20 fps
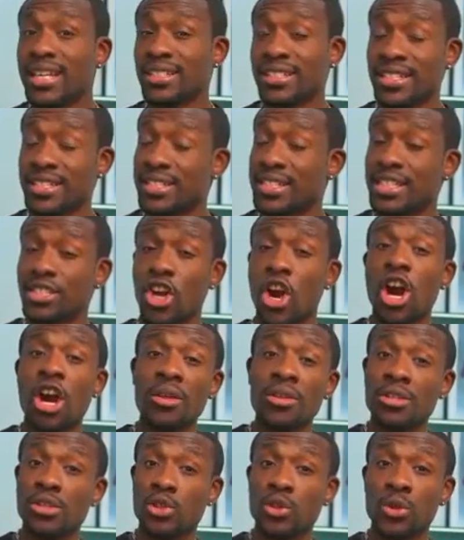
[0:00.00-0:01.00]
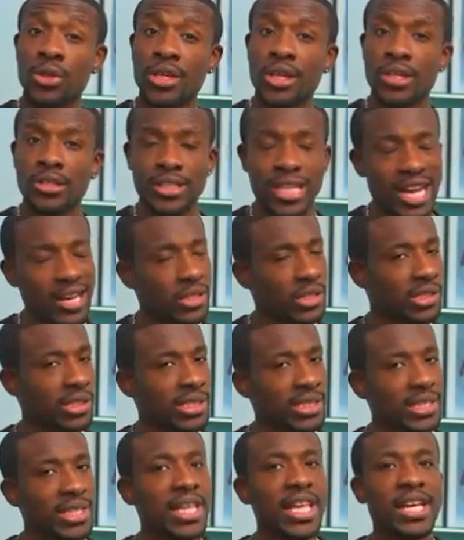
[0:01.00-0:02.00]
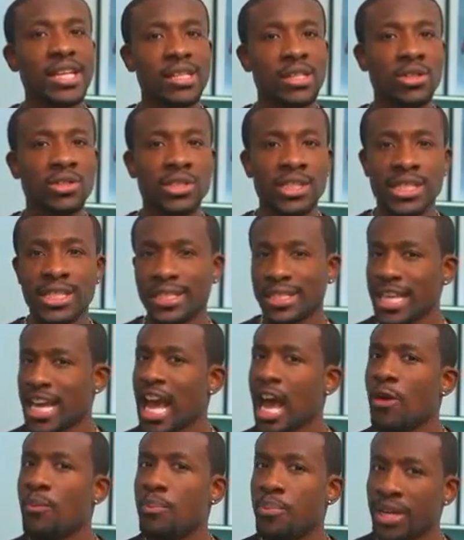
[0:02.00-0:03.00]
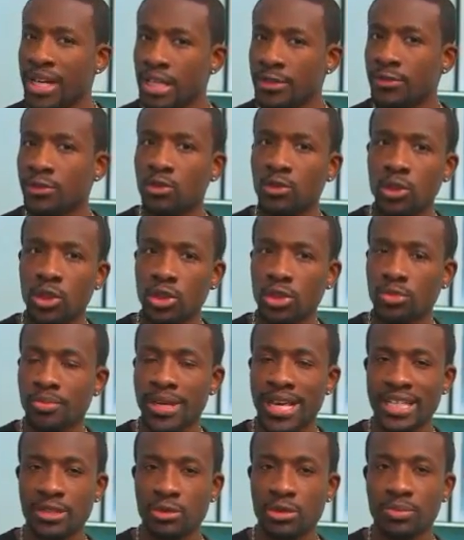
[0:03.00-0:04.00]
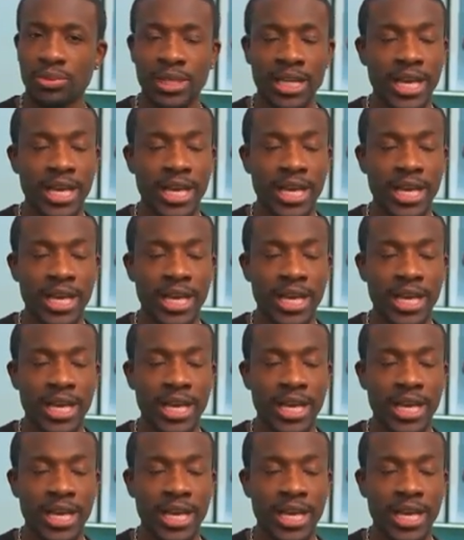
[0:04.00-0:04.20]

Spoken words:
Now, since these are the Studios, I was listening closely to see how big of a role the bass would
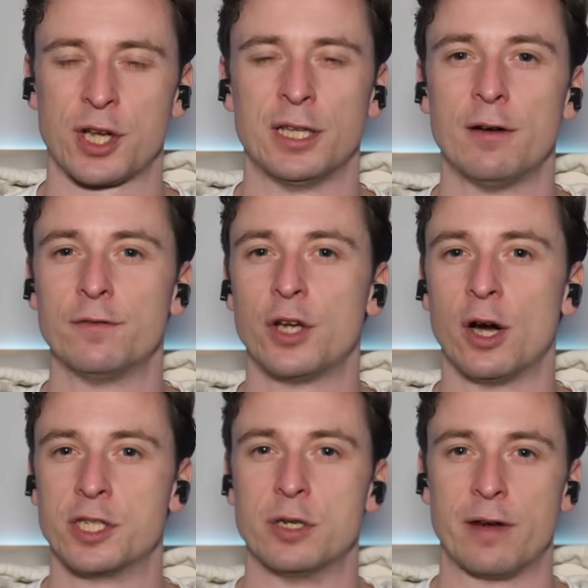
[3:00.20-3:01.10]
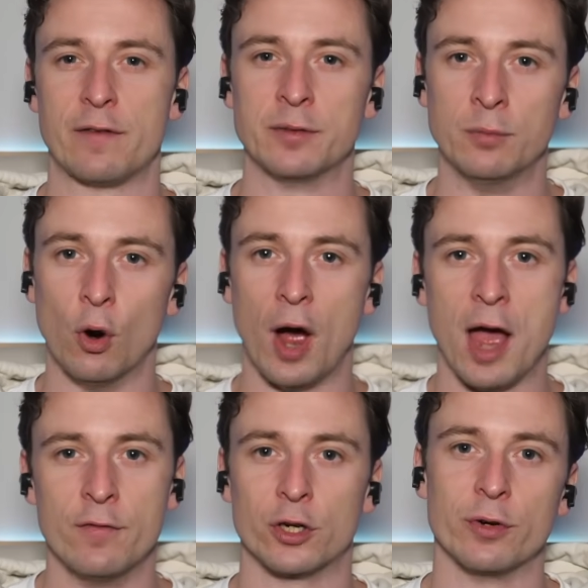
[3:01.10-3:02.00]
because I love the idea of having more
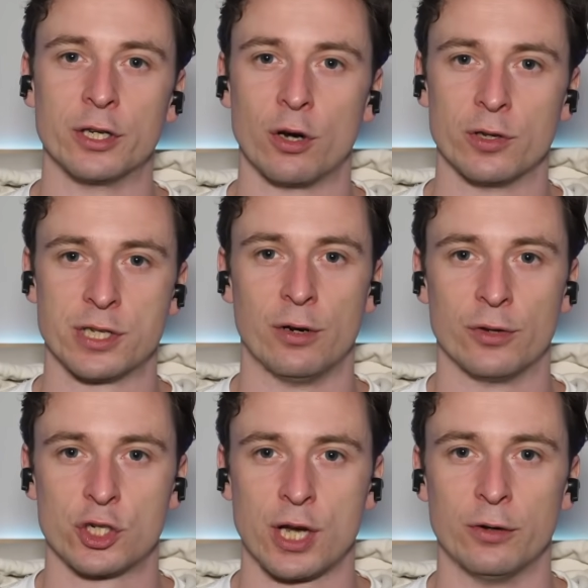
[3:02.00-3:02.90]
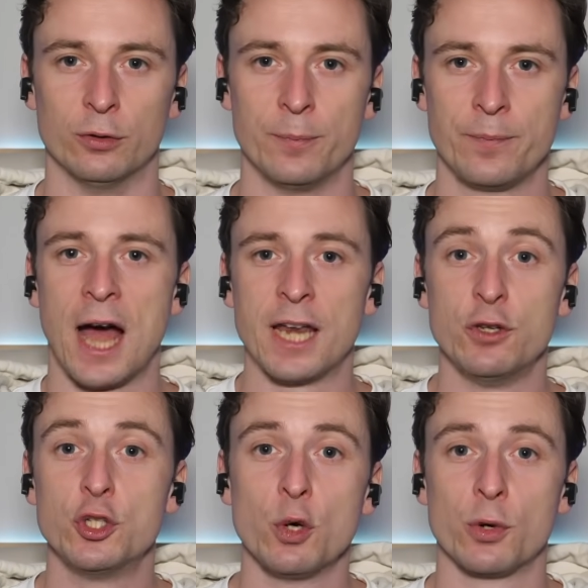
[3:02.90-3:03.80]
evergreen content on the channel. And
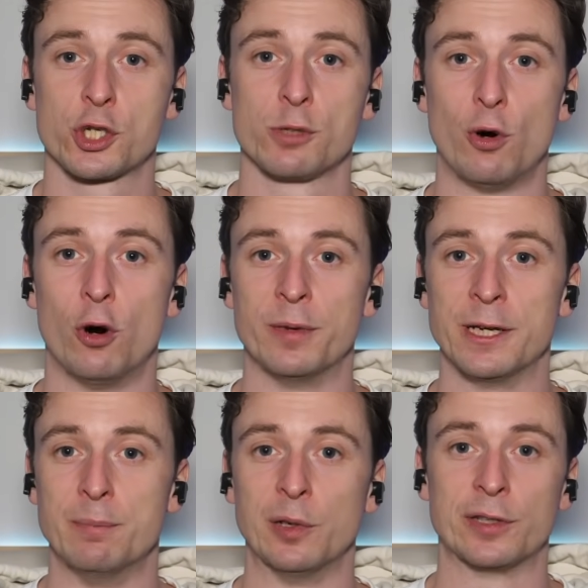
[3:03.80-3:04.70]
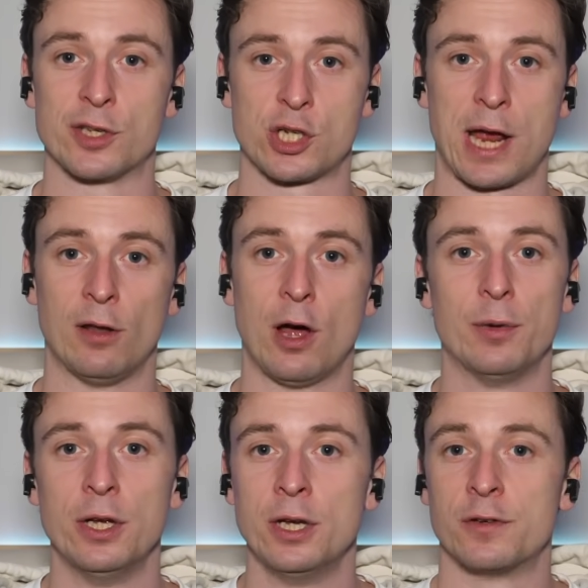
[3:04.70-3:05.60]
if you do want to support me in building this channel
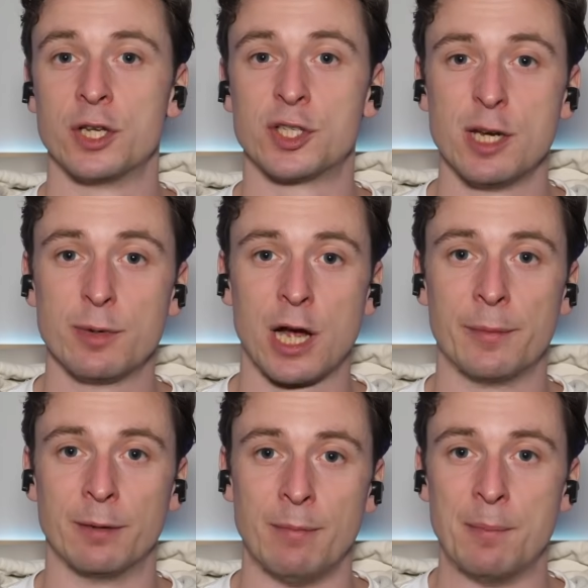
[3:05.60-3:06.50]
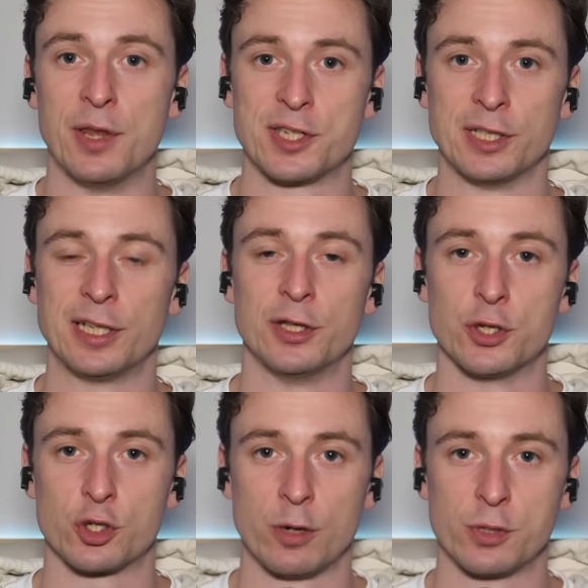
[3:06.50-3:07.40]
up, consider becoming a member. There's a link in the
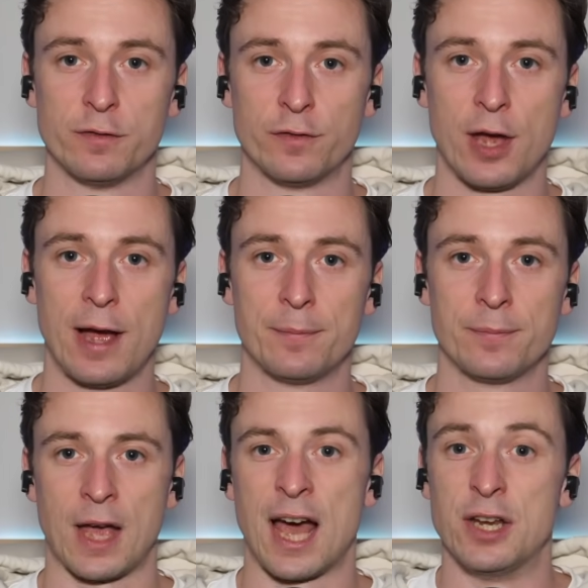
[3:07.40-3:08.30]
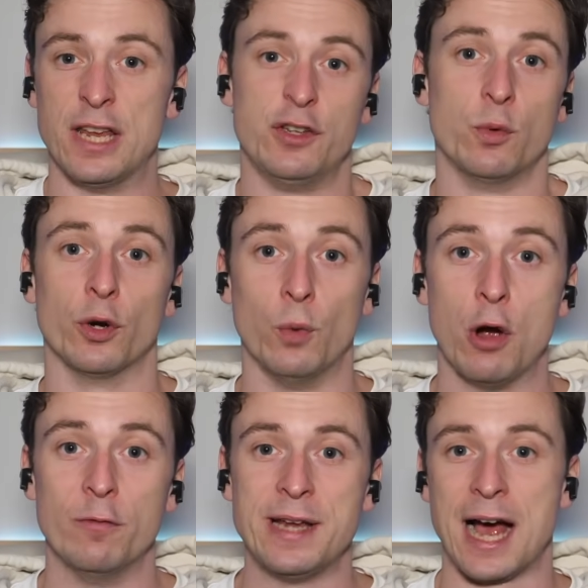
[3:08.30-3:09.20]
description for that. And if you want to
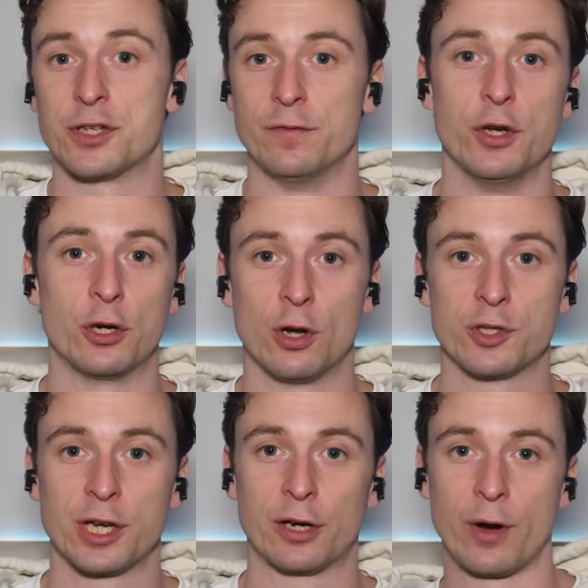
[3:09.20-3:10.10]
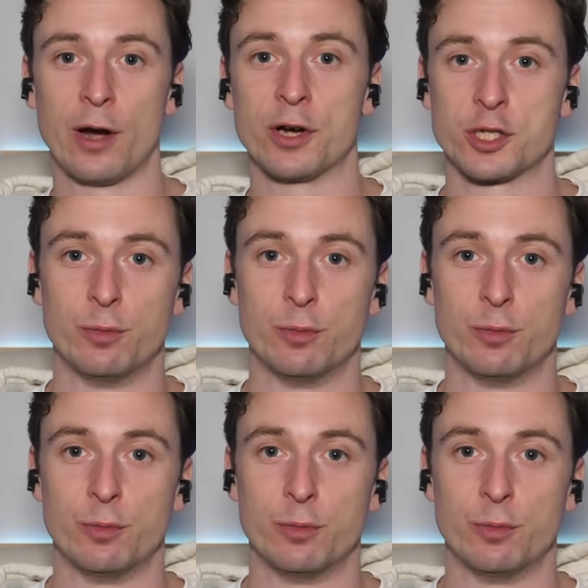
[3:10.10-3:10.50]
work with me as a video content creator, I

# # # # # # #

— WHAT TO DO —
Word for word, return the entries above, but without any pictures.

— RESULT FOR THIS TASK —
20 fps
[0:00.00-0:01.00]
[0:01.00-0:02.00]
[0:02.00-0:03.00]
[0:03.00-0:04.00]
[0:04.00-0:04.20]

Spoken words:
Now, since these are the Studios, I was listening closely to see how big of a role the bass would
[3:00.20-3:01.10]
[3:01.10-3:02.00]
because I love the idea of having more
[3:02.00-3:02.90]
[3:02.90-3:03.80]
evergreen content on the channel. And
[3:03.80-3:04.70]
[3:04.70-3:05.60]
if you do want to support me in building this channel
[3:05.60-3:06.50]
[3:06.50-3:07.40]
up, consider becoming a member. There's a link in the
[3:07.40-3:08.30]
[3:08.30-3:09.20]
description for that. And if you want to
[3:09.20-3:10.10]
[3:10.10-3:10.50]
work with me as a video content creator, I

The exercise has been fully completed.